Great to finally meet you, Stan.

===>Cliffy


----------



## dbodnar (Jan 2, 2008)

CliffyJ said:


> Dave, I just saw your OP here. I heard the seminar announced, but stupid me, I was too engrossed in the vendor setups to attend. I don't suppose you have a powerpoint to share?
> 
> Hi Marty, this was my first show, but here's a few more data points: a) it was hard to get anywhere, because of aisle congestion; b) there seemed to be a constant flow of people with large rectangular boxes headed toward the front door; and c) it was standing room only for Scott's seminar.
> 
> ...


Cliff - my PowerPoint slides are on my web page here:

http://www.trainelectronics.com/presentations.htm

I have a video but it is not ready yet - I hope to get it on YouTube sometime in the next week or so.

thanks

dave


----------



## CliffyJ (Apr 29, 2009)

Thanks Dave, that's a great presentation!


----------



## Treeman (Jan 6, 2008)

Friday was the best day we have had, anywhere.


----------



## Dave Meashey (Jan 2, 2008)

There was a steady flow of observers at the steam tracks. Had a great time boiling water with the other enthusiasts, and actually got a 32 minute run from my Roundhouse Millie on the short track. One of the O gauge trains running on the short track was 110 years old (circa 1904). I'd be happy to run that well now, and I'm just 68.
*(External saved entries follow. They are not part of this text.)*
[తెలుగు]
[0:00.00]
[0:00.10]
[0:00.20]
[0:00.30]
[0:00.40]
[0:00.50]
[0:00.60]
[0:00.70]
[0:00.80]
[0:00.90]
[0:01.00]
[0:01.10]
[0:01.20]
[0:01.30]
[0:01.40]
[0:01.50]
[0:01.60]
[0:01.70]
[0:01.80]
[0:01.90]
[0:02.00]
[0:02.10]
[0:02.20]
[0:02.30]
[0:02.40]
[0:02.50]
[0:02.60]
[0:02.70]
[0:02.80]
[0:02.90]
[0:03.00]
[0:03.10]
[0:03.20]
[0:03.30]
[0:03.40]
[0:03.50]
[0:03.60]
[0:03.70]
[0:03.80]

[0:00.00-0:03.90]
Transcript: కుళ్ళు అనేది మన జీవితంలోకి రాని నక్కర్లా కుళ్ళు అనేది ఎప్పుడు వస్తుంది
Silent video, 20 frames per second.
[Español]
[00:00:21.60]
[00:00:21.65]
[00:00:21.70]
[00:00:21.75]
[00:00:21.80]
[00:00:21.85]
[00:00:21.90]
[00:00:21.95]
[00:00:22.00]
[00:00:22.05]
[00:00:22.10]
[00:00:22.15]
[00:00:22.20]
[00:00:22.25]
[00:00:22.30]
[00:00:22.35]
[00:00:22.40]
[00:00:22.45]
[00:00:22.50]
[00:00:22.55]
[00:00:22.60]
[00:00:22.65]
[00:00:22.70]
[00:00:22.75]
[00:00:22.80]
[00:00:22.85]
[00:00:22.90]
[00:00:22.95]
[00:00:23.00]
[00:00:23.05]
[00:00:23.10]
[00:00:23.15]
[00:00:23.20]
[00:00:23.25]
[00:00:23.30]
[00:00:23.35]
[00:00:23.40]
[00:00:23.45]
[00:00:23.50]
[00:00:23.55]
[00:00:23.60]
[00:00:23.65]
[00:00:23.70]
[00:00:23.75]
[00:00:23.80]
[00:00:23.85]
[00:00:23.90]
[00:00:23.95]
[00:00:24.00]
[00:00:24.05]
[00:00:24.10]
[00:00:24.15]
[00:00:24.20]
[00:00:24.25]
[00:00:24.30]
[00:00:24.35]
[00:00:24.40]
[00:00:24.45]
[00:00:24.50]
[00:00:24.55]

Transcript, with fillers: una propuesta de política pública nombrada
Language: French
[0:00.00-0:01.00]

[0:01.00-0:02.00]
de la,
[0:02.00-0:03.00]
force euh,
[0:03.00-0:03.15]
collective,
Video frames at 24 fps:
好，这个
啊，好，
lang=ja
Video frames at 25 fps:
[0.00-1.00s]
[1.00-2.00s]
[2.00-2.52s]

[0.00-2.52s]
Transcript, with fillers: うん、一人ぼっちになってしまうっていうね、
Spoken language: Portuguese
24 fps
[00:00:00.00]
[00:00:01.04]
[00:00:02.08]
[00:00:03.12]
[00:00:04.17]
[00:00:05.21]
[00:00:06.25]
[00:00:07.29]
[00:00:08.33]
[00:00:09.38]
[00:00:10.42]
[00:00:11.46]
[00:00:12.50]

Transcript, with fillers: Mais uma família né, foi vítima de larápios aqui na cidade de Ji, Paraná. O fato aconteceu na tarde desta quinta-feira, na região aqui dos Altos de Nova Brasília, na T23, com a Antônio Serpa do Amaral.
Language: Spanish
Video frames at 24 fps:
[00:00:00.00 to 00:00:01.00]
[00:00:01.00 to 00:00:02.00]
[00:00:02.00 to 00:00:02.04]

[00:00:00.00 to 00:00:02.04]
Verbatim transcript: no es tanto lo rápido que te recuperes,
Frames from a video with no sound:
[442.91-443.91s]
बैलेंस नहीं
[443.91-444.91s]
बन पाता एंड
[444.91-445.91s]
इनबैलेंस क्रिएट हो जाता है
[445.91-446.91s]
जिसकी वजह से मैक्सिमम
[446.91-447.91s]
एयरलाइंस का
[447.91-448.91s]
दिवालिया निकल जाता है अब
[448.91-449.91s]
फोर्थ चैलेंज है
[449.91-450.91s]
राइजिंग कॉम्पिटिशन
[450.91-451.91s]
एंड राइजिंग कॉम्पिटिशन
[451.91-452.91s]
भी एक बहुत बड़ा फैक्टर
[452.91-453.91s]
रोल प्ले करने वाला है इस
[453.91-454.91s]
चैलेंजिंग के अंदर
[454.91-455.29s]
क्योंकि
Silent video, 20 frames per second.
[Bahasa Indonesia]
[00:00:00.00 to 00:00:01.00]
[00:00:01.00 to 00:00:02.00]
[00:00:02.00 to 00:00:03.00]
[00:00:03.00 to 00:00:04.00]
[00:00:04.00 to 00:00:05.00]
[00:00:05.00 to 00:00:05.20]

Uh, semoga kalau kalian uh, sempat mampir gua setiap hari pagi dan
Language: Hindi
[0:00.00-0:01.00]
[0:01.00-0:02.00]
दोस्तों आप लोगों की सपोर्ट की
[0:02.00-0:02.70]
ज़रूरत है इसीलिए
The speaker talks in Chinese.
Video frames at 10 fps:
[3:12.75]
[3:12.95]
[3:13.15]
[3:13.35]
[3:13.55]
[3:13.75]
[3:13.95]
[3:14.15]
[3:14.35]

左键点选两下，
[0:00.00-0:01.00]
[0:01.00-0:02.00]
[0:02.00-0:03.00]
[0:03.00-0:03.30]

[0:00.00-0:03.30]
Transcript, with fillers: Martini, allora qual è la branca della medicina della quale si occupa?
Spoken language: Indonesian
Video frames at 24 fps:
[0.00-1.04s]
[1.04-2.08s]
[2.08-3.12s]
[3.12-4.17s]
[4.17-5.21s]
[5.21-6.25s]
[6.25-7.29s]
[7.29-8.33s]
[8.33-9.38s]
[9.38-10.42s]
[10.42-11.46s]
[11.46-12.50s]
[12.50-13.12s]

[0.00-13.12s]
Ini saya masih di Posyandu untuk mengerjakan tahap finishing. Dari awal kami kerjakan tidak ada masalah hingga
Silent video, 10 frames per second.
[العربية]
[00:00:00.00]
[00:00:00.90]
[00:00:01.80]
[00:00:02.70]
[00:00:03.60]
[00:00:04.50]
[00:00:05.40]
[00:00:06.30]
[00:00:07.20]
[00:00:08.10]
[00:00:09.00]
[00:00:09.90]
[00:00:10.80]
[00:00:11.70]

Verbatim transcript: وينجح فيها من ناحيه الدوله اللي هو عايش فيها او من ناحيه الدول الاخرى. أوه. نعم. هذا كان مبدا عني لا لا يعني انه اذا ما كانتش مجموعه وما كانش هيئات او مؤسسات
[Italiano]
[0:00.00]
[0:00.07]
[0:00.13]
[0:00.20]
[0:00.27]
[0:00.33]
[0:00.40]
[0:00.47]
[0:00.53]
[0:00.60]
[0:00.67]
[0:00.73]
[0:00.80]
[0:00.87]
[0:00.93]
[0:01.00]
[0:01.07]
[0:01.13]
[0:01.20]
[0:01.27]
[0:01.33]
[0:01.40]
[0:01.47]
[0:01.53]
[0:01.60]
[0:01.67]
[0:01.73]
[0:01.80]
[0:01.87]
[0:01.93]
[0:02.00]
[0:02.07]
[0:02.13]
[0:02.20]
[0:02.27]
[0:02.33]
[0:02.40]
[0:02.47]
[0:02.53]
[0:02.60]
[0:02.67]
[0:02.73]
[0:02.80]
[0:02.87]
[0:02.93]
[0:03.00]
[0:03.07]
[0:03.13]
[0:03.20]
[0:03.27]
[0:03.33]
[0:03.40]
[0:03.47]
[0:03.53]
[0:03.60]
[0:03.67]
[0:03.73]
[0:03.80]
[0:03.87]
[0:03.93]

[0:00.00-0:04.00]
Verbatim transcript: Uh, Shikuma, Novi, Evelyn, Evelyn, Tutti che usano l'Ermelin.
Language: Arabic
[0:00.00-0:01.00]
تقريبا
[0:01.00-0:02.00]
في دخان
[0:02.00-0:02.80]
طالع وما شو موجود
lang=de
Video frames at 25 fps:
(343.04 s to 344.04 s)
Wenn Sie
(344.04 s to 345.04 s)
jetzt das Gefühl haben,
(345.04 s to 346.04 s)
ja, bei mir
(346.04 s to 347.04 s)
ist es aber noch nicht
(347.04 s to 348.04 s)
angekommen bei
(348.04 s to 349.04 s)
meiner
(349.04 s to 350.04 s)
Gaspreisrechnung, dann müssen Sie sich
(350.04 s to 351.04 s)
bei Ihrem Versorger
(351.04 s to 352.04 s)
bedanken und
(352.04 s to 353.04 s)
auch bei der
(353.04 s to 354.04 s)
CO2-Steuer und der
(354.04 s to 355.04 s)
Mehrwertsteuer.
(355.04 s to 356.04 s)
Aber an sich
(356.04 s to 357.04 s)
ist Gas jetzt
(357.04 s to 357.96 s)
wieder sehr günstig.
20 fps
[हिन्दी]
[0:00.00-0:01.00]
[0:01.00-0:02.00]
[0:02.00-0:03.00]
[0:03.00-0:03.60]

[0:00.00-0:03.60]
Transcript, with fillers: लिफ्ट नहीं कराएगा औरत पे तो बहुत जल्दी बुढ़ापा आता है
I must have spent about $400.00 on various odds and ends, plus I have set back another $456.00 for the Piko 0-6-0 Reading camelback. I got a Chuffer for the Millie, but have to get up the courage to install it. I'll probably get it done once the weather warms up and I can work on those things outside the house.

I was somewhat bemused by the gentleman who approached the short track layout and asked whether he could test a locomotive on our track that he had just bought. I had to explain that there were no power packs connected to our track, but he was welcome to try provided his locomotive ran via live steam or battery power. He seemed rather surprised that such small locomotives could run on live steam, and then decided to try at another display.

I think it was a great show all around.

Regards,
David Meashey


----------



## Henson (Jan 2, 2008)

Good to hear Mike you had a long drive. Guess I need to go sometime.


----------